5) Once all that tracing was done, I was ready to paint! The other blogs I read suggested painting the stencil using a small artist`s paint brush. I started out that way - but it was taking forever - and the quality wasn`t great (paint was too thin) - so I soon switched over to using a house-painter`s method. To do it this way it does require some cutting skills (ie: painting a smooth line around edges), which is I suppose why the other bloggers went with the artist`s brush.
Basically, I took a 1 1/2" angled paint brush, dipped it in paint about 1" deep, wiped the excess paint off my brush on the edge of the paint can, held my brush at an angle with the bristles aligned, and gently followed my pencil lines. I kept a damp rag handy to wipe of the areas where I went over the lines (this was particularly useful for the square corners). Here is a less-than-glamorous video of me showing the process in action:
Once it was all done, I had to repeat it all again for a 2nd coat! It was still a lot of work, but was way faster than using an artist's brush.

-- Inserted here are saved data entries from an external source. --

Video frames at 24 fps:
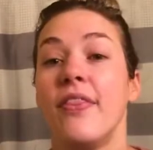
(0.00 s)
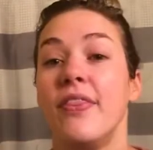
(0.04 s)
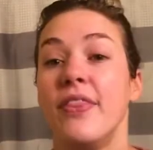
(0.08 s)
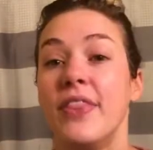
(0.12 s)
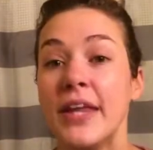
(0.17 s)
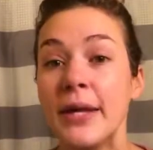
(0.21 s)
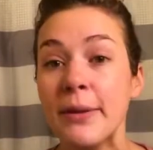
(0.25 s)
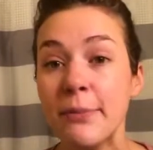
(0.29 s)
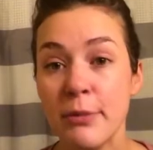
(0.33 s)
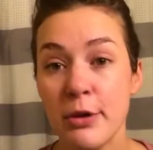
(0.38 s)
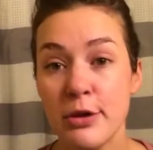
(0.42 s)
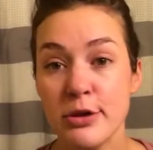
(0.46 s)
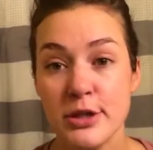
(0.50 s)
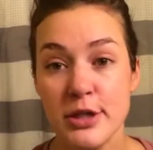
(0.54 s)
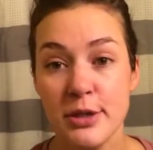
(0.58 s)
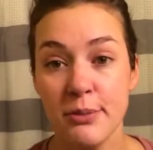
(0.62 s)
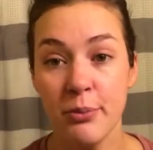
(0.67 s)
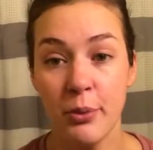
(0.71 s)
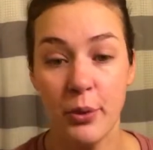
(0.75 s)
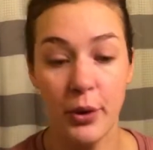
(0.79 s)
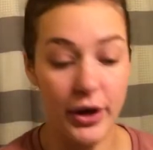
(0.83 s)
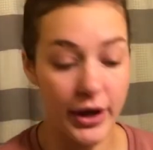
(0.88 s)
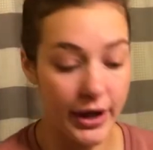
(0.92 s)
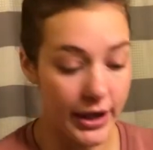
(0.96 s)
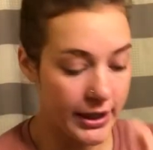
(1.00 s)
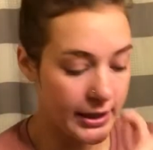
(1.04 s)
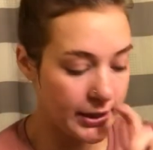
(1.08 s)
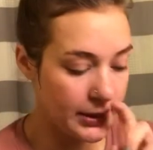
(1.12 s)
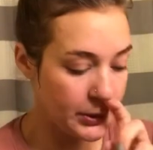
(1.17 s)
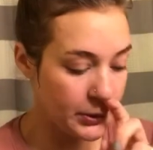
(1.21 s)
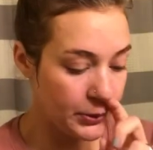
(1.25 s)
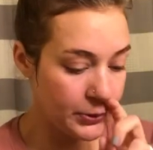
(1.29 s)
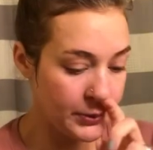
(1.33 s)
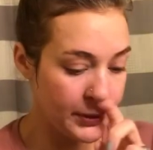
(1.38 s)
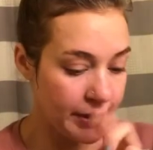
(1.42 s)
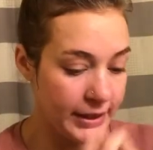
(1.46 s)
the most
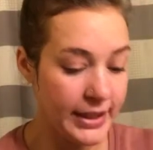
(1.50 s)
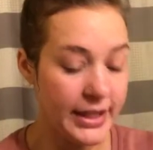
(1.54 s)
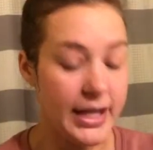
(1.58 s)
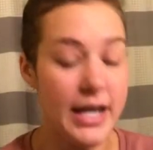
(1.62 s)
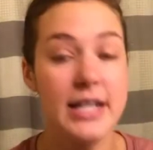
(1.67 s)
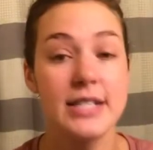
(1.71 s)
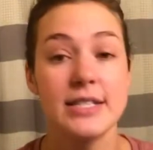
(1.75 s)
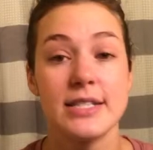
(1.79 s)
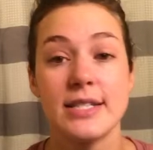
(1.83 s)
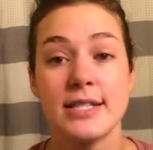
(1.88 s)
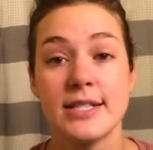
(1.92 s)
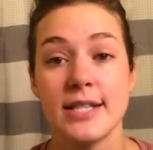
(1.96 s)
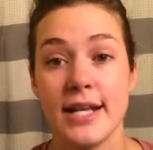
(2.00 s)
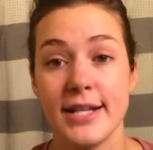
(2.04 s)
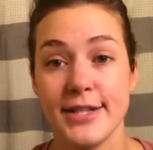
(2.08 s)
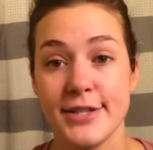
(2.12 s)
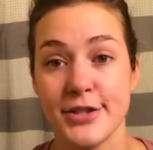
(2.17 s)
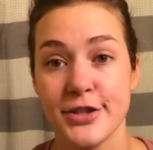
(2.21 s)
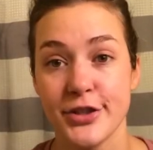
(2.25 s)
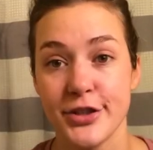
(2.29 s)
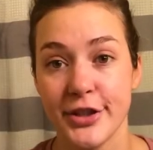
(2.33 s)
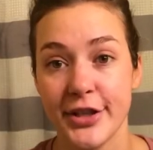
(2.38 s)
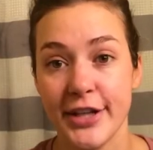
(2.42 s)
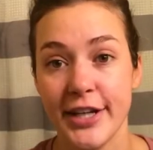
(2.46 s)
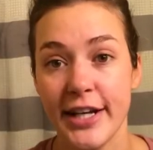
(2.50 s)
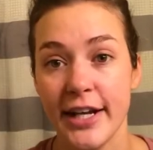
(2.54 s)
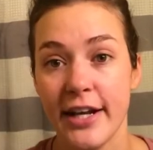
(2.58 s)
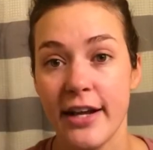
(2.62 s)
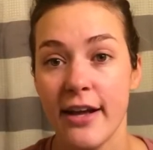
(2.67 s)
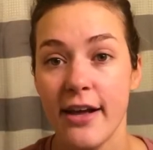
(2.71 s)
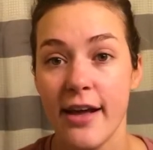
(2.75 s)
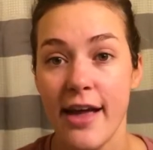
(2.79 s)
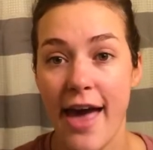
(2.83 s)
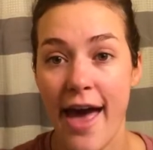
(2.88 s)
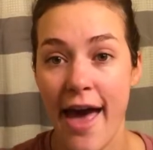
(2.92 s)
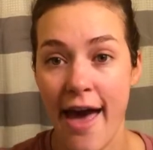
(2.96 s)
important, you need sunscreen
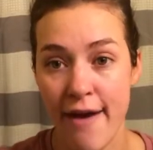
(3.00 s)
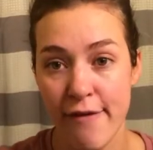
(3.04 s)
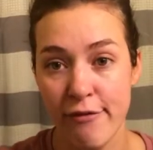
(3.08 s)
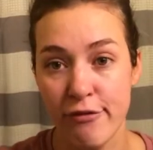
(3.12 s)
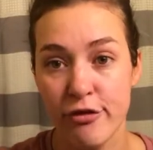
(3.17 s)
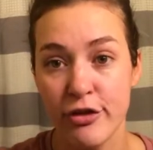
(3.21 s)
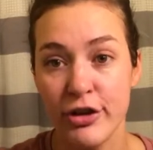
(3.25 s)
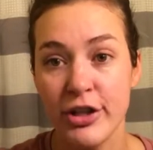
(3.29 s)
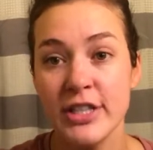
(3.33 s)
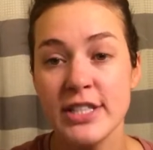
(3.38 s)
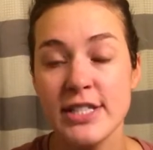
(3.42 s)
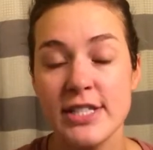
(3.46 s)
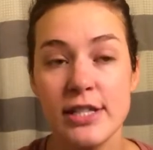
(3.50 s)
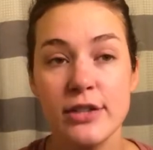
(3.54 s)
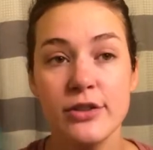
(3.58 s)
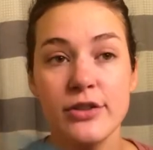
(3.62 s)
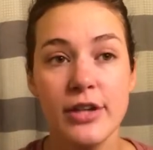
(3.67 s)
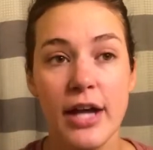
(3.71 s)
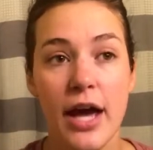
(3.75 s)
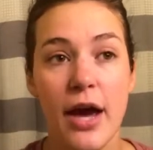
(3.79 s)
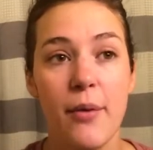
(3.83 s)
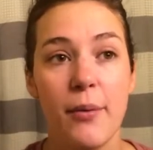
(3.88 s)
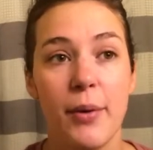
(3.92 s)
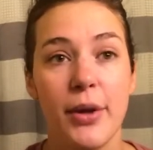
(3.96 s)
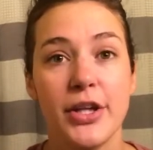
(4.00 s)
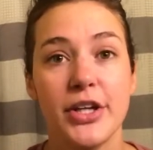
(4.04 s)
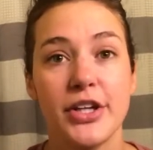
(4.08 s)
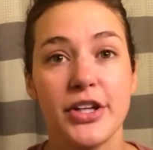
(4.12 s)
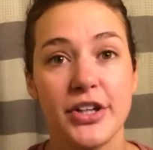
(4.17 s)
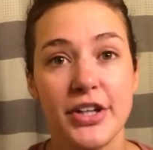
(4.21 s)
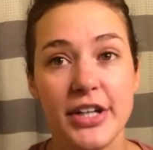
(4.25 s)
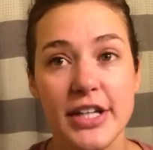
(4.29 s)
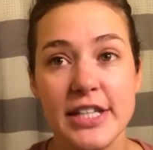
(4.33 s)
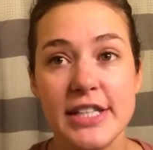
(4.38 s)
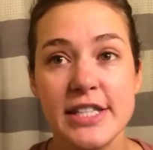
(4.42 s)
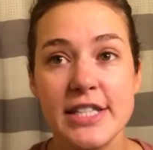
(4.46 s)
every single day, whether
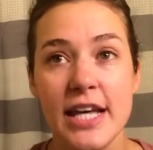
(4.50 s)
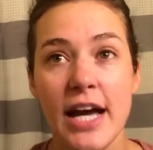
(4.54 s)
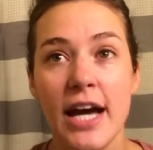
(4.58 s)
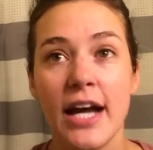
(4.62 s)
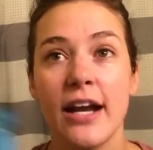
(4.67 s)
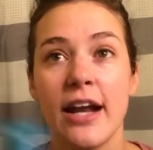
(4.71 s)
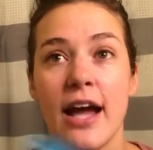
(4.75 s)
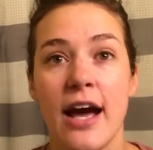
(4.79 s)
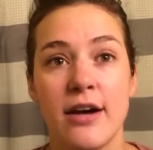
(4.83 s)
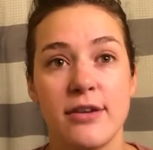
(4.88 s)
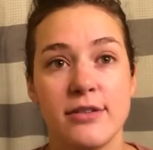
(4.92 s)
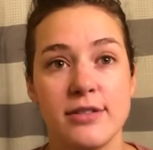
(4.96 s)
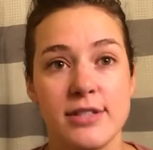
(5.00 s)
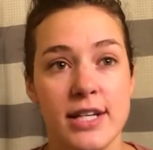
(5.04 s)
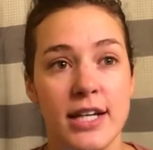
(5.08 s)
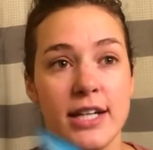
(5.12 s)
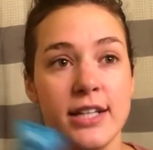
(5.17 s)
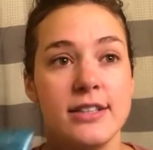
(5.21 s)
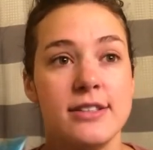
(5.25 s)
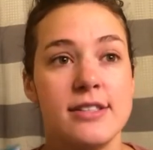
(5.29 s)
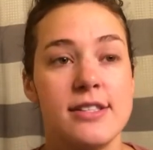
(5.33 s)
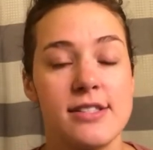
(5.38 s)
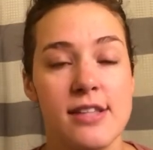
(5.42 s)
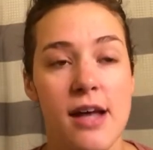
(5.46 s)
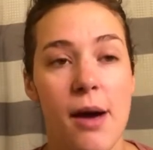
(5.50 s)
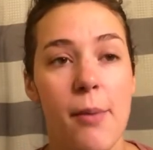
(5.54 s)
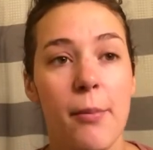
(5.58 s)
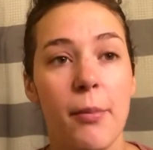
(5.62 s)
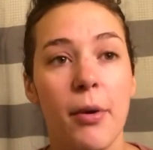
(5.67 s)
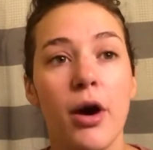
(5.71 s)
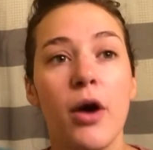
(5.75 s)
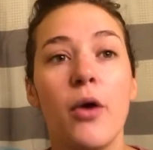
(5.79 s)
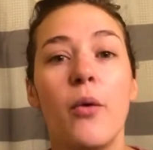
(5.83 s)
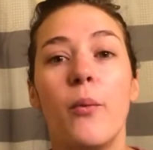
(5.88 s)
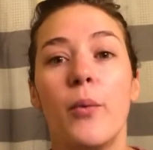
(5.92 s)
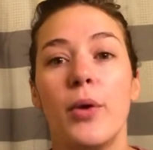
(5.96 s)
you're inside, outside,
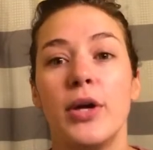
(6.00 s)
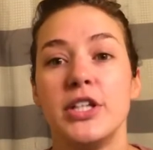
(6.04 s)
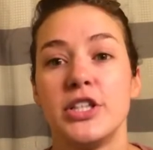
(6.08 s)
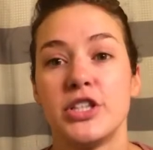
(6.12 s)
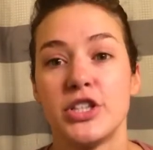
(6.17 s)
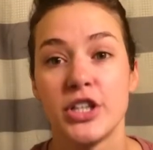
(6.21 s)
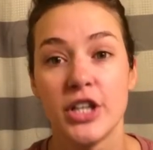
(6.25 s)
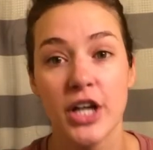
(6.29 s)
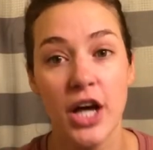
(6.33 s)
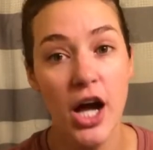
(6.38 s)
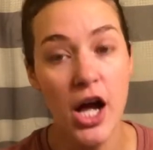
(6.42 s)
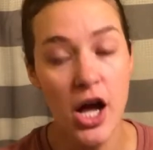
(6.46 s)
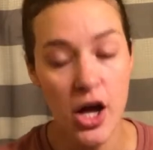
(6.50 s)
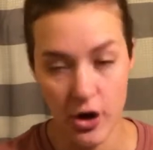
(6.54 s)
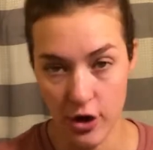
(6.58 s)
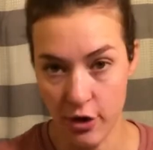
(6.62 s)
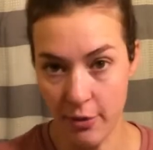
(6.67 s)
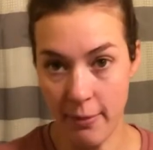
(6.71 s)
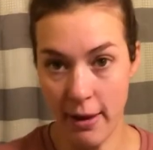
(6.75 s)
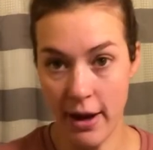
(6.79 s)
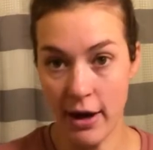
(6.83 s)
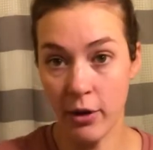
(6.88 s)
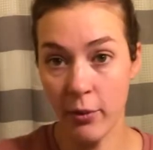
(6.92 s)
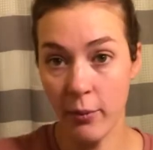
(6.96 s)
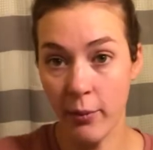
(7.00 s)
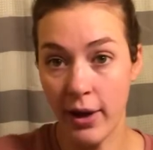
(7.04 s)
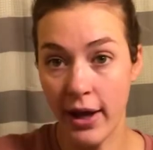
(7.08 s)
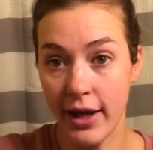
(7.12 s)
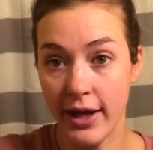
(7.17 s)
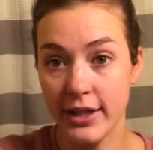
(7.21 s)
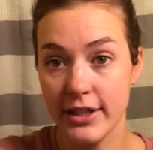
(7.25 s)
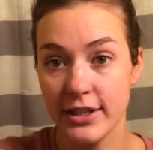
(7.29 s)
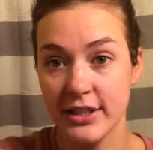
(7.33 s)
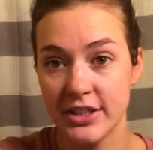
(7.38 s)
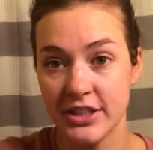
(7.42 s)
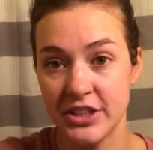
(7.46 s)
summer, winter, no matter
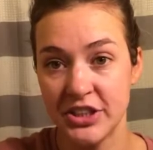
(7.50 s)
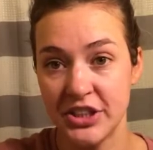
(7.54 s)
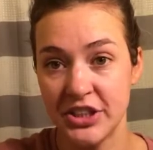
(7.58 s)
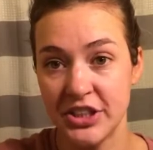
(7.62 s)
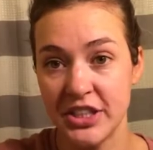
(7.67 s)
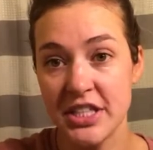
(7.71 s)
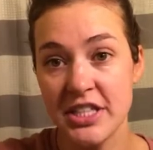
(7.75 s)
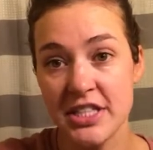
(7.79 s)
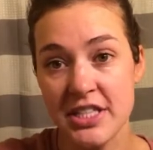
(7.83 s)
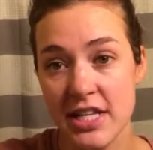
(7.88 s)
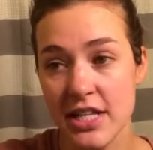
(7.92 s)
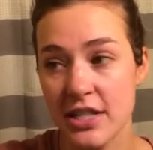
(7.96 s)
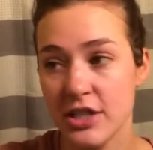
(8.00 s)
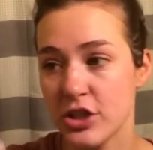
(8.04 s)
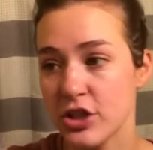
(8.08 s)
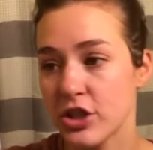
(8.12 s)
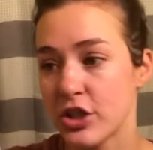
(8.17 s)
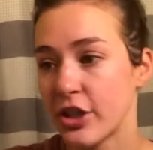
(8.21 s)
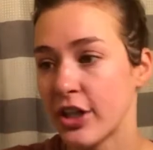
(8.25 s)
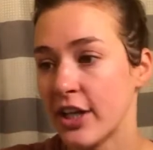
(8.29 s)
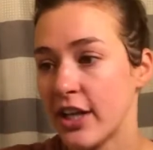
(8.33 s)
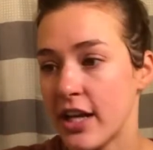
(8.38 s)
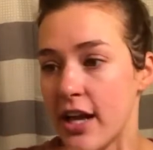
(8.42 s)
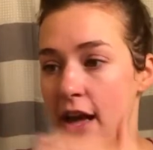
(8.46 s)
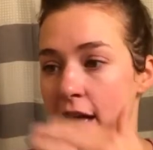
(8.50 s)
what, you need sunscreen.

6) Despite my best efforts to be careful on my 1st and 2nd coats of the stencil's themselves, a number of the outer edges did still require some touch-up. Once the 2nd coat on the stencils was dry, I got to work with the same 1 1/2" brush, but using the main wall colour now to clean-up the outside edges of the stencils:
7) Celebrate the fact that you're finally finished, and admire how good it looks!